The modern corporate employee suffers from a collective delusion: the belief that time spent equals output. How many times have you gone the “extra mile” just to finish a job? How many times have you watched the clock and said to yourself: I am done for today—but let me check what is there for me to do?


We have been taught to wear our commitment to a company as a badge of honor - starting early and closing down well after 5 PM. We have been sold the myth that an 80-hour workweek is the only path to success. Yes, I admit, it is a simple rule that everyone can understand, but is life truly like this? Is exhaustion the price of financial success?


I think we are looking at this in the wrong way. As we all know, life is not linear. We succeed then we fail, we go forward and then we take a detour. We pause.


A career is more akin to an arabesque than to a straight line: it is the beautiful sum of all the experiences we have gathered. No one would go to see a movie that has a simple, linear plot; we want complexity, depth, and beauty.


We know this really well if we look at our personal lives. Rarely are marriages or relationships straightforward. Instead, they are a loving chaos of confusion, where a simple act of love—say, buying flowers on a Friday afternoon—is worth so much more than a week of cooking.
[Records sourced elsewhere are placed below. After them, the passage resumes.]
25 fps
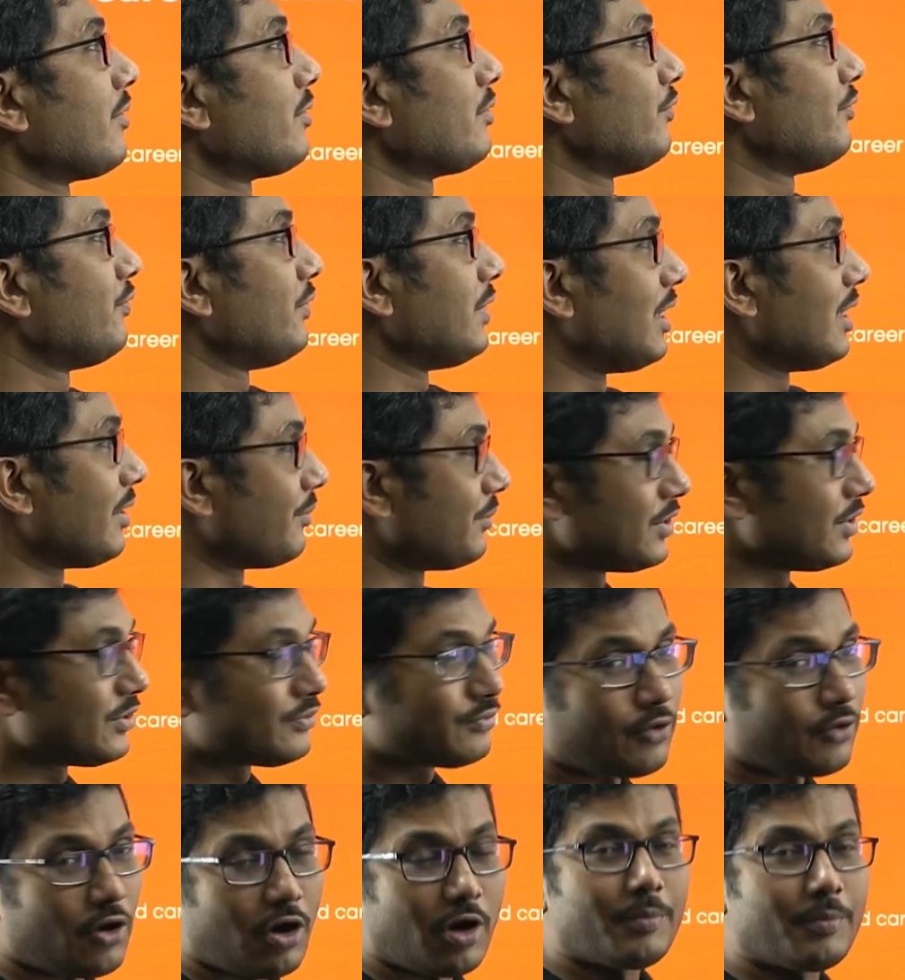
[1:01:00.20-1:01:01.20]
to fill up this
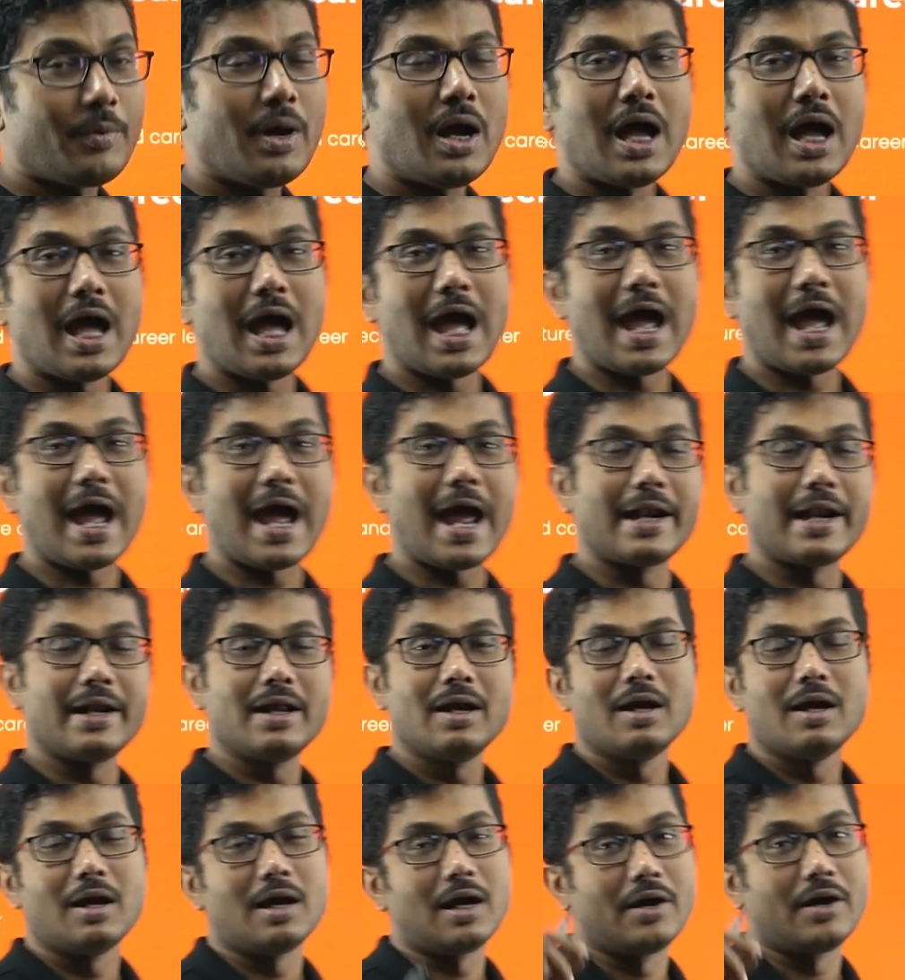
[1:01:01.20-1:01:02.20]
form, and
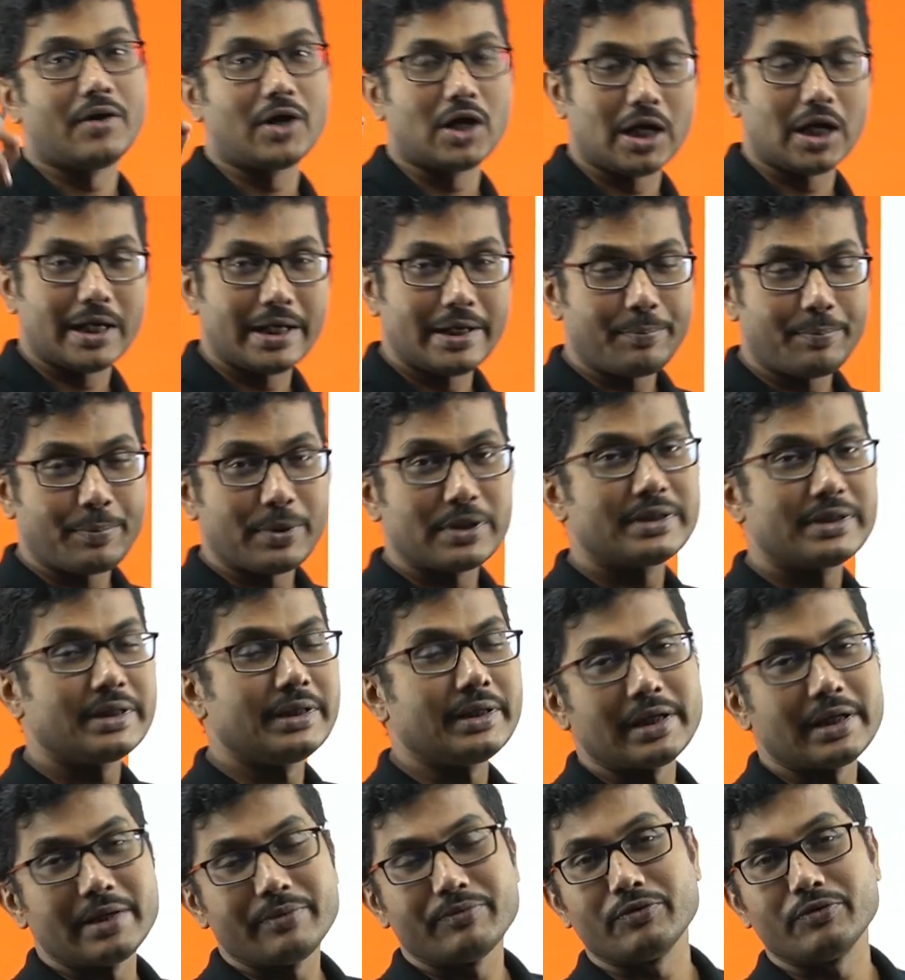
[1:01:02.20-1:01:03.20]
our
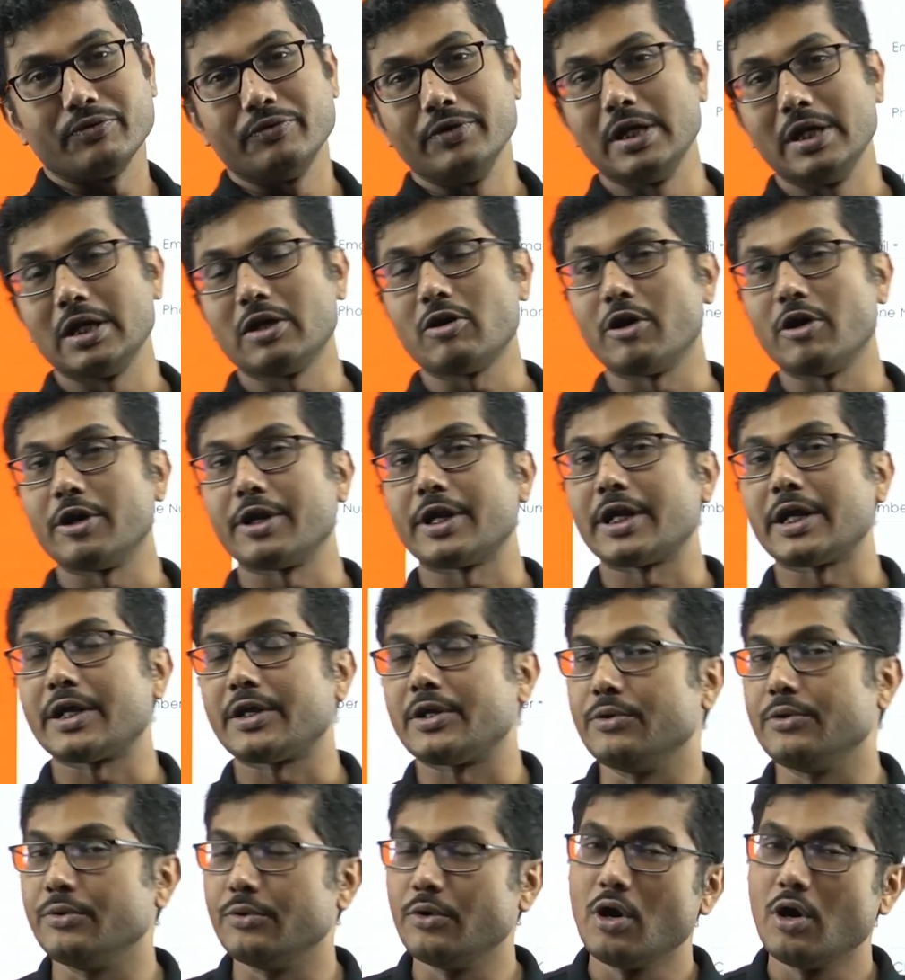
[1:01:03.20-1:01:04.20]
representative will contact
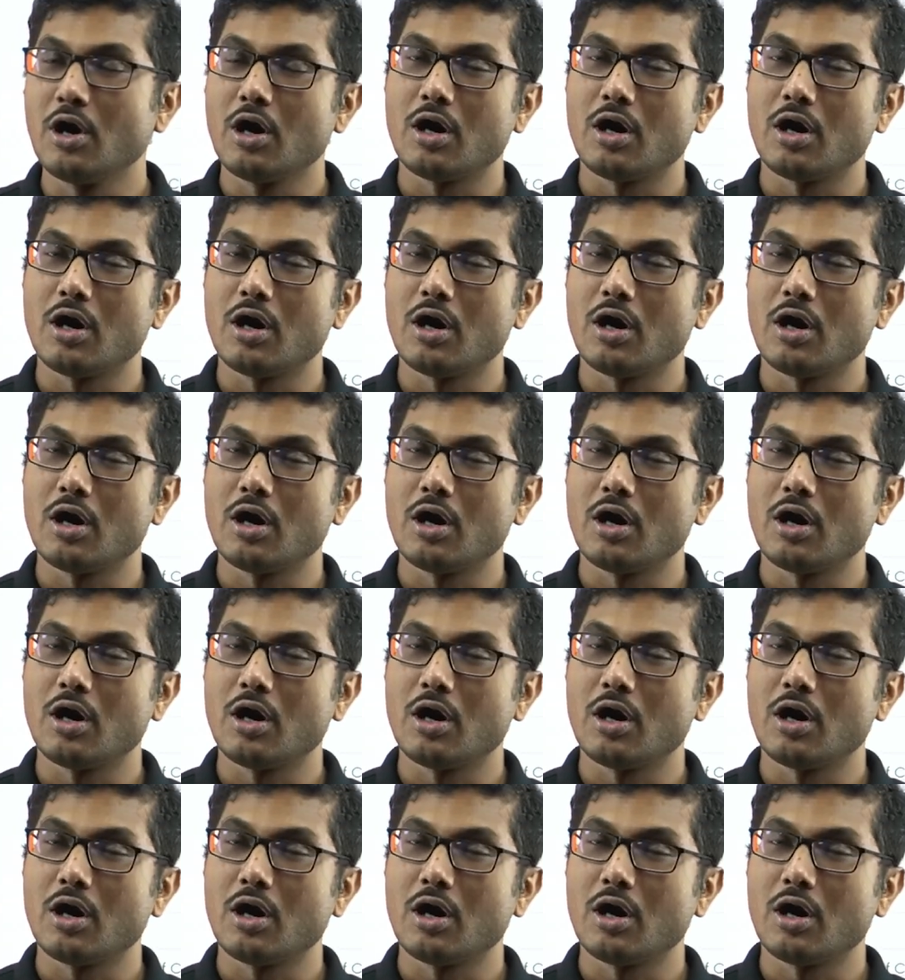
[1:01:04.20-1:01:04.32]
you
We need to move from grinding to strategy.


We should treat a career in a similar way: we need to acknowledge that small but powerful acts are far more impactful than a 12-hour day. I understood this far later in my career: when I started to focus on what truly had an impact on my career or my team's success rather than the time spent behind a screen, two things happened: Not only did I start working far less, but I also managed to get back the time I needed to think and strategize my next step.


In the modern corporate world, where a new technology might put us out of business overnight, we must take the time to think and plan rather than just work.
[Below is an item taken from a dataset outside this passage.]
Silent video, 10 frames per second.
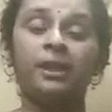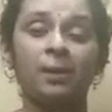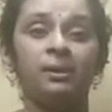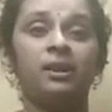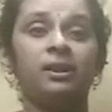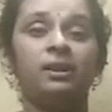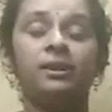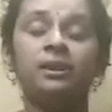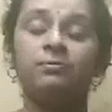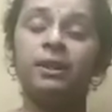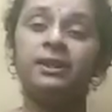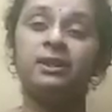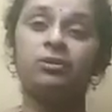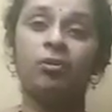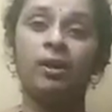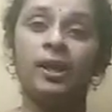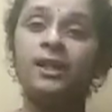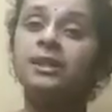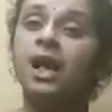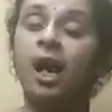chemical. That's why it is called as
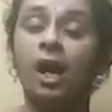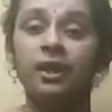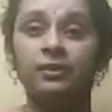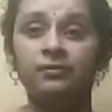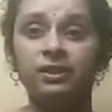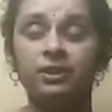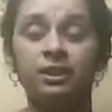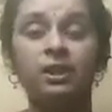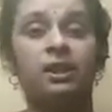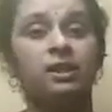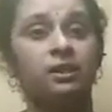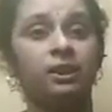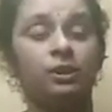artificial silk.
It is counterintuitive, but a stroll through town to get a coffee can be far more impactful than spending time in the office. Your brain relaxes and starts to zoom out, looking at the bigger picture and helping you plan your next steps. Visionary leaders, from Aristotle to Steve Jobs, needed time and space in the real world to help them connect the dots and create the next big thing.


Skeptics will say, "I don't have time for coffee." But you aren't taking a break to escape work; you are taking a break to solve the work.
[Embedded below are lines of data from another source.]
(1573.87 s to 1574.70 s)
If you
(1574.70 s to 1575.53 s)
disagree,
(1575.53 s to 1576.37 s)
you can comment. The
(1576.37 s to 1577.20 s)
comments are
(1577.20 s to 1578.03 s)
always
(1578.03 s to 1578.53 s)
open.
To prevent your next burnout, try this:

  • Go for a coffee in the middle of the day. Focus on the people walking about, look at the sky, savour the smell of the coffee shop.

  • Go to a museum. We sit on the shoulders of giants—even if you work in banking, a Basquiat might be more inspiring than a copy of the latest Harvard Business Review.


The Hard Stop. When you are done for the day, close it down. Do not fall under peer pressure: results are what matter, not the time taken to get there.